Thursday, September 26, 2013

Postgresql Radius Based Search using Latitude and Longitude for a Zip Code

2 comments
We have a table called "image_info" as follows. We have to find the images that are nearest to a given zip code.

\d image_info
                                    Table "public.image_info"
      Column       |       Type        |                         Modifiers                         
-------------------+-------------------+------------------------------------------------------------
 id                | bigint            | not null default nextval('image_info_id_seq'::regclass)
 content_type      | character varying |
 image_name        | character varying |
 zip_code          | character varying |
 Indexes:
    "image_info_pkey" PRIMARY KEY, btree (id)
    "zip_code_5digit_idx" btree (substr(zip_code::text, 1, 5))
    "zip_code_idx" btree (zip_code)
To achieve this, we used  data from commercial version of Maxmind's GeoIP Software.
Using Maxmind's GeoIP software, we can narrow down the LONG/LAT of an IP address to relative accuracy within 25 miles around 80% of the time. For more details, please visit
 http://stackoverflow.com/questions/4982125/matching-closest-longitude-latitude

In crawledphoto database, we created a table named "zip_code_based_lng_lat"
\d zip_code_based_lng_lat
Table "public.zip_code_based_lng_lat"
Column | Type | Modifiers
--------+------------------------+-----------
zip | character varying(50) |
state | character varying(2) |
city | character varying(100) |
type | character varying(2) |
lat | double precision |
lng | double precision |
Indexes:
"zip_code_based_lat_lng_gist_idx" gist (ll_to_earth(lat, lng))
"zip_code_based_lng_lat_zip_idx" btree (zip)

Here,
ZIP — ZIP Codes identify specific geographic delivery areas. A ZIP code can represent an area within a state, one which
crosses state boundaries, or a single building.
State — The USPS® standard 2-letter state or territory abbreviation.
City — The city, community, station or other name by which a 5-digit ZIP area is known.
Type — Defines the ZIP Code for delivery purposes.
      P = A ZIP code used only for P.O. Boxes.
      U = A unique* ZIP code.
      M = Identifies an APO/FPO ZIP Code.
      Blank = A standard ZIP Code.

*These are assigned to specific organizations and not to a city as a whole. Unique ZIP's are assigned to organizations such as Reader's Digest, educational institutions and government facilities. Use the UNQ.DAT file to find the organization name.
County FIPS — A Federal Information Processing Standard number is assigned to each county in the United States. Use this number to find the county name in the CNTY.DAT file. FIPS numbers begin with the 2-digit state code and are followed by the 3-digit county code.

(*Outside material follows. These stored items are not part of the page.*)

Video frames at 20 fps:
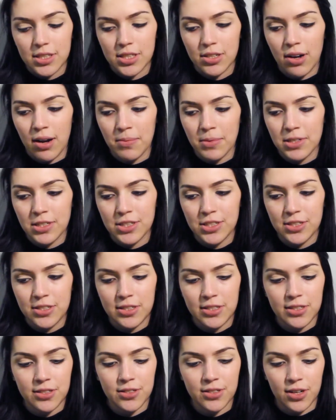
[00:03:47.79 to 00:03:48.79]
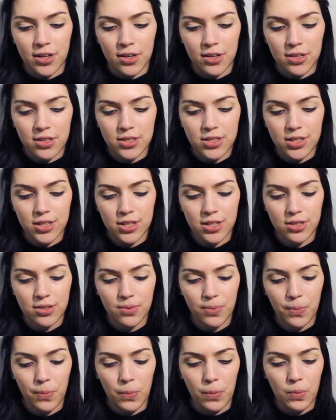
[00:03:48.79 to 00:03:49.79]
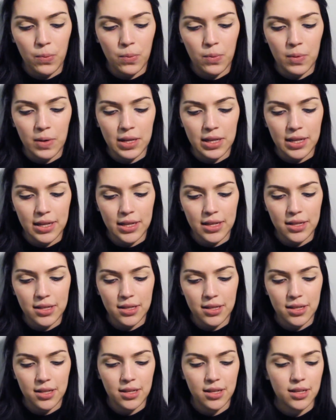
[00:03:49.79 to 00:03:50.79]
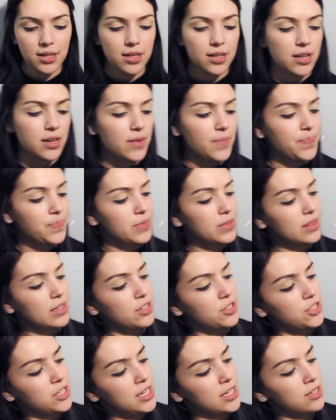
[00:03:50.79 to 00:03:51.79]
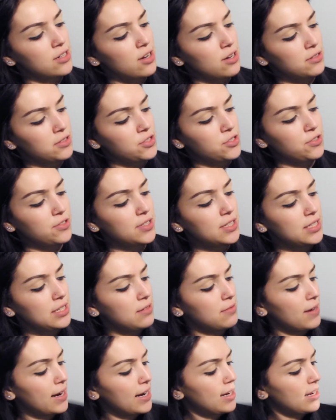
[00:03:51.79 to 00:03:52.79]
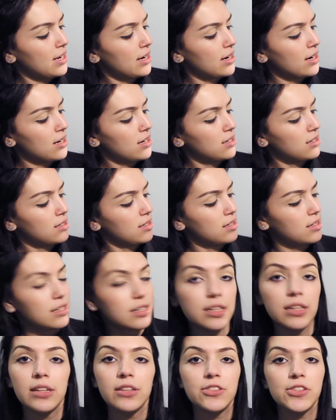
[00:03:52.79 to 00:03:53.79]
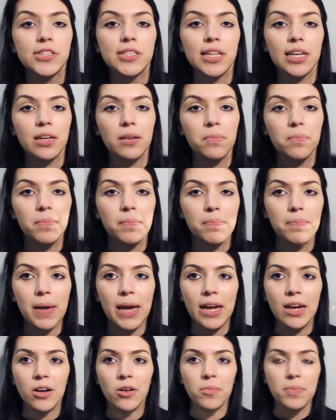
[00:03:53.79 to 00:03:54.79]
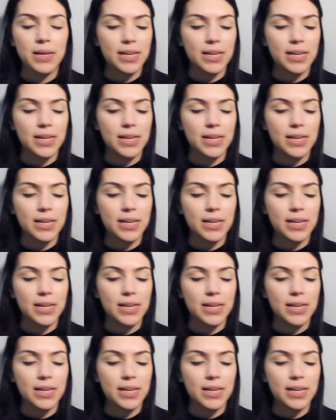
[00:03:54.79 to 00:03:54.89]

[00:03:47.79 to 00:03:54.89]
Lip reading: So I'm going to start with the shade called Juicy right here. It's just like a pale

Latitude — The geographic coordinate of a point measured in degrees north or south of the equator.
Longitude — The geographic coordinate of a point measured in degrees east or west of the Greenwich meridian

This table had two indexes.
zip_code_based_lng_lat_zip_idx - used to match the exact zip code
zip_code_based_lat_lng_gist_idx - a GIST index using "ll_to_earth" functionality of "earth_distance" extension.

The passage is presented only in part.